▶ [WHAT IS EXPECTED]: Restate the entries below exactly, and keep all images out of the answer.

▶ [MATERIAL FOR THE TASK]:
########################################

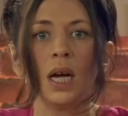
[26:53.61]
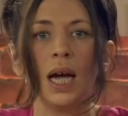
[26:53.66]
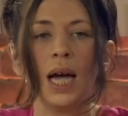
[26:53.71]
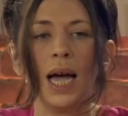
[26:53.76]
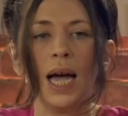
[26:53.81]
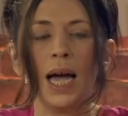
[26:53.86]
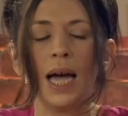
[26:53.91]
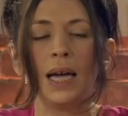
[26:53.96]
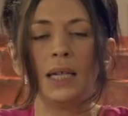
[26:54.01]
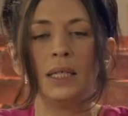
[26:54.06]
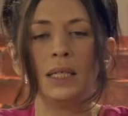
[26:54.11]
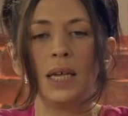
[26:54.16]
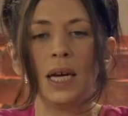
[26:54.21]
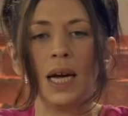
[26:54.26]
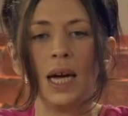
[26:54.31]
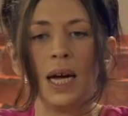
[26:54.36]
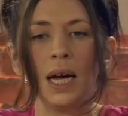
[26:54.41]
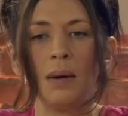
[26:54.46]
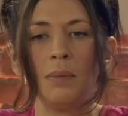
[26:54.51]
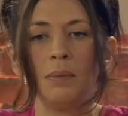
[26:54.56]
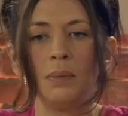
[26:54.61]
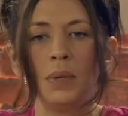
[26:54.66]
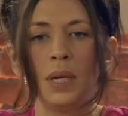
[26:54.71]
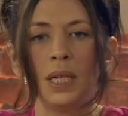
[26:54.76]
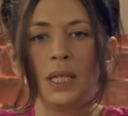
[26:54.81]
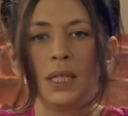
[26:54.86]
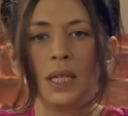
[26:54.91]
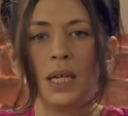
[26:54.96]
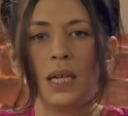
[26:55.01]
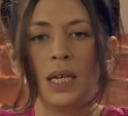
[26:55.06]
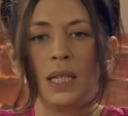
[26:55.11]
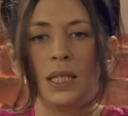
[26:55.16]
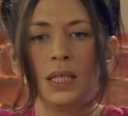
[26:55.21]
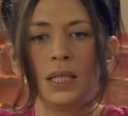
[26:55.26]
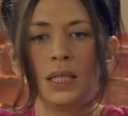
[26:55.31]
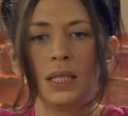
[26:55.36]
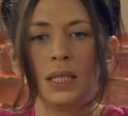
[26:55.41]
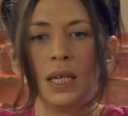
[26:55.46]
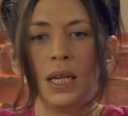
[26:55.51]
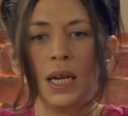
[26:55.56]
And
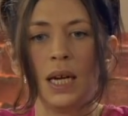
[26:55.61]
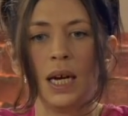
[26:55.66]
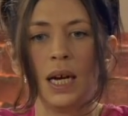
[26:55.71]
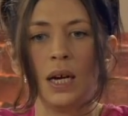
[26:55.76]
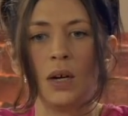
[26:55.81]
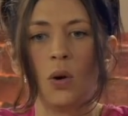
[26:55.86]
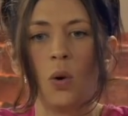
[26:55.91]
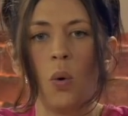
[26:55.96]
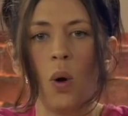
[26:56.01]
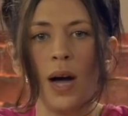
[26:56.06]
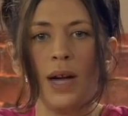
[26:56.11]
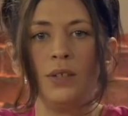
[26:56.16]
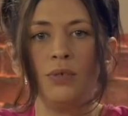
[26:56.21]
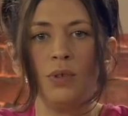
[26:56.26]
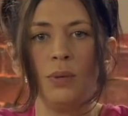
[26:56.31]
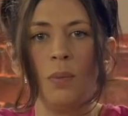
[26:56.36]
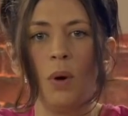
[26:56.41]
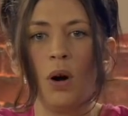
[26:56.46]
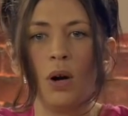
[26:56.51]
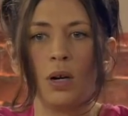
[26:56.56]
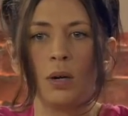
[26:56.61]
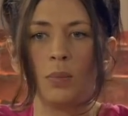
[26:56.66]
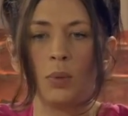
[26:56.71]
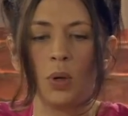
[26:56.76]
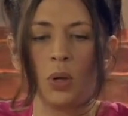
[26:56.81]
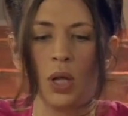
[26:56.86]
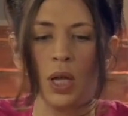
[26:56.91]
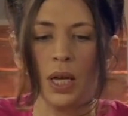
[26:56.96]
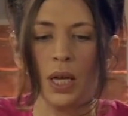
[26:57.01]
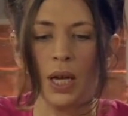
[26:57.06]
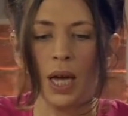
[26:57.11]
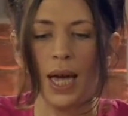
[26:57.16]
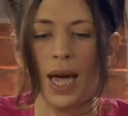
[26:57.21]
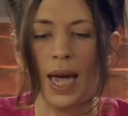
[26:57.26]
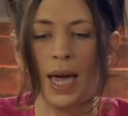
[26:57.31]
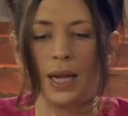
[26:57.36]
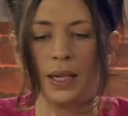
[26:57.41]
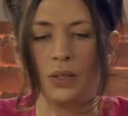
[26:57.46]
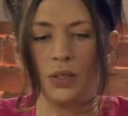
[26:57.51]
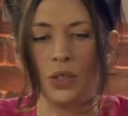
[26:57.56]
it's quite remarkable.
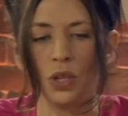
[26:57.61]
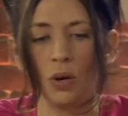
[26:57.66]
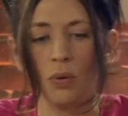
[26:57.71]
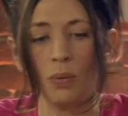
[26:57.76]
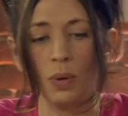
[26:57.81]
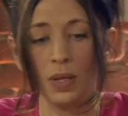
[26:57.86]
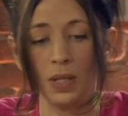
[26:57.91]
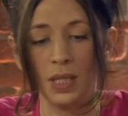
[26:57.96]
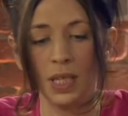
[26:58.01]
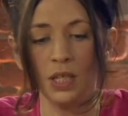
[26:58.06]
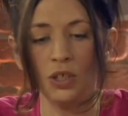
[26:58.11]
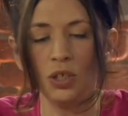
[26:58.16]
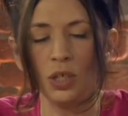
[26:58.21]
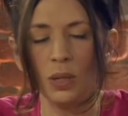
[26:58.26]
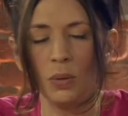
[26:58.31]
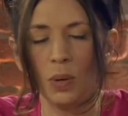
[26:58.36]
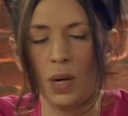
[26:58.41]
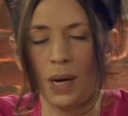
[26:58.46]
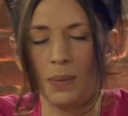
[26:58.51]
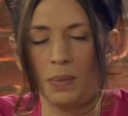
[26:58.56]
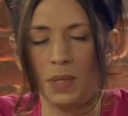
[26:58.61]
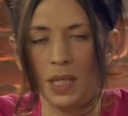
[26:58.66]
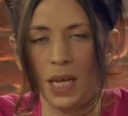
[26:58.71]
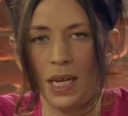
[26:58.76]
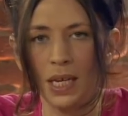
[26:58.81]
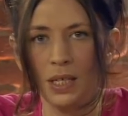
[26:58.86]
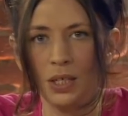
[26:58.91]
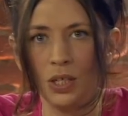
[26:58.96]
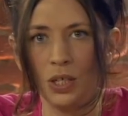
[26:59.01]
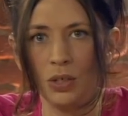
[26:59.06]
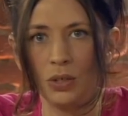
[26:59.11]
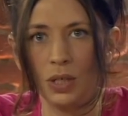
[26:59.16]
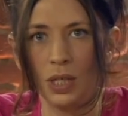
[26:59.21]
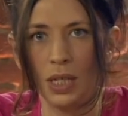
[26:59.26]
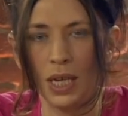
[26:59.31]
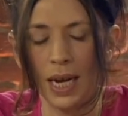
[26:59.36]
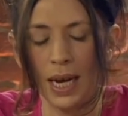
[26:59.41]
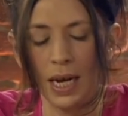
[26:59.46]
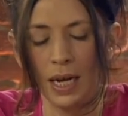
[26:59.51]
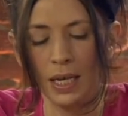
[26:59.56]
And so essentially what I'm saying to you
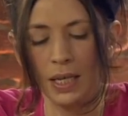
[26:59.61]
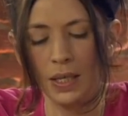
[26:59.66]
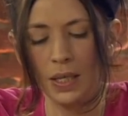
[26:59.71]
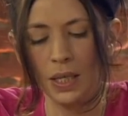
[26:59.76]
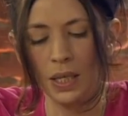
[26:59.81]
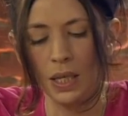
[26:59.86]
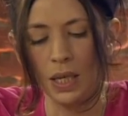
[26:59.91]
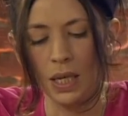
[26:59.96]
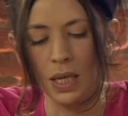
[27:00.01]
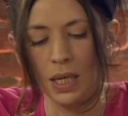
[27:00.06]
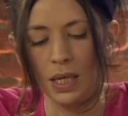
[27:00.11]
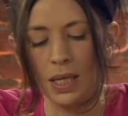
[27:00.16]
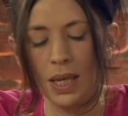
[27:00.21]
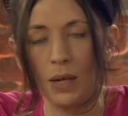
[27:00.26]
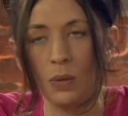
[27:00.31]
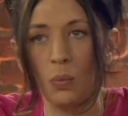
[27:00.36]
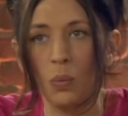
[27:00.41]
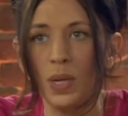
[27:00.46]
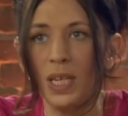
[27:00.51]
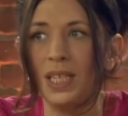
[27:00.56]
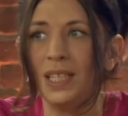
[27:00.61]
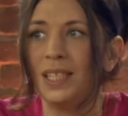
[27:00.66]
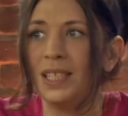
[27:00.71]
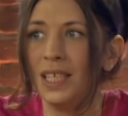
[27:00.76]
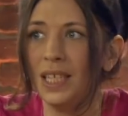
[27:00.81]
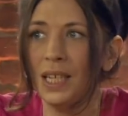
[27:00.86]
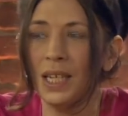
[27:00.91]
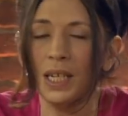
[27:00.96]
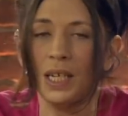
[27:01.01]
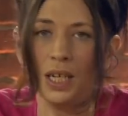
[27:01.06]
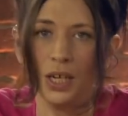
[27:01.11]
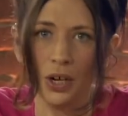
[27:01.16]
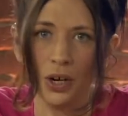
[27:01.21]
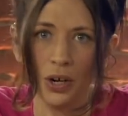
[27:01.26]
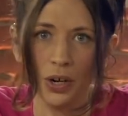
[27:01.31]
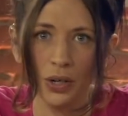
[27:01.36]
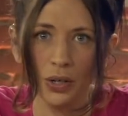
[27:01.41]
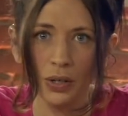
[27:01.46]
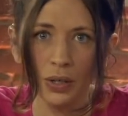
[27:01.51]
today is that we sit here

########################################

▶ [EXPECTED OUTPUT]:
[26:53.61]
[26:53.66]
[26:53.71]
[26:53.76]
[26:53.81]
[26:53.86]
[26:53.91]
[26:53.96]
[26:54.01]
[26:54.06]
[26:54.11]
[26:54.16]
[26:54.21]
[26:54.26]
[26:54.31]
[26:54.36]
[26:54.41]
[26:54.46]
[26:54.51]
[26:54.56]
[26:54.61]
[26:54.66]
[26:54.71]
[26:54.76]
[26:54.81]
[26:54.86]
[26:54.91]
[26:54.96]
[26:55.01]
[26:55.06]
[26:55.11]
[26:55.16]
[26:55.21]
[26:55.26]
[26:55.31]
[26:55.36]
[26:55.41]
[26:55.46]
[26:55.51]
[26:55.56]
And
[26:55.61]
[26:55.66]
[26:55.71]
[26:55.76]
[26:55.81]
[26:55.86]
[26:55.91]
[26:55.96]
[26:56.01]
[26:56.06]
[26:56.11]
[26:56.16]
[26:56.21]
[26:56.26]
[26:56.31]
[26:56.36]
[26:56.41]
[26:56.46]
[26:56.51]
[26:56.56]
[26:56.61]
[26:56.66]
[26:56.71]
[26:56.76]
[26:56.81]
[26:56.86]
[26:56.91]
[26:56.96]
[26:57.01]
[26:57.06]
[26:57.11]
[26:57.16]
[26:57.21]
[26:57.26]
[26:57.31]
[26:57.36]
[26:57.41]
[26:57.46]
[26:57.51]
[26:57.56]
it's quite remarkable.
[26:57.61]
[26:57.66]
[26:57.71]
[26:57.76]
[26:57.81]
[26:57.86]
[26:57.91]
[26:57.96]
[26:58.01]
[26:58.06]
[26:58.11]
[26:58.16]
[26:58.21]
[26:58.26]
[26:58.31]
[26:58.36]
[26:58.41]
[26:58.46]
[26:58.51]
[26:58.56]
[26:58.61]
[26:58.66]
[26:58.71]
[26:58.76]
[26:58.81]
[26:58.86]
[26:58.91]
[26:58.96]
[26:59.01]
[26:59.06]
[26:59.11]
[26:59.16]
[26:59.21]
[26:59.26]
[26:59.31]
[26:59.36]
[26:59.41]
[26:59.46]
[26:59.51]
[26:59.56]
And so essentially what I'm saying to you
[26:59.61]
[26:59.66]
[26:59.71]
[26:59.76]
[26:59.81]
[26:59.86]
[26:59.91]
[26:59.96]
[27:00.01]
[27:00.06]
[27:00.11]
[27:00.16]
[27:00.21]
[27:00.26]
[27:00.31]
[27:00.36]
[27:00.41]
[27:00.46]
[27:00.51]
[27:00.56]
[27:00.61]
[27:00.66]
[27:00.71]
[27:00.76]
[27:00.81]
[27:00.86]
[27:00.91]
[27:00.96]
[27:01.01]
[27:01.06]
[27:01.11]
[27:01.16]
[27:01.21]
[27:01.26]
[27:01.31]
[27:01.36]
[27:01.41]
[27:01.46]
[27:01.51]
today is that we sit here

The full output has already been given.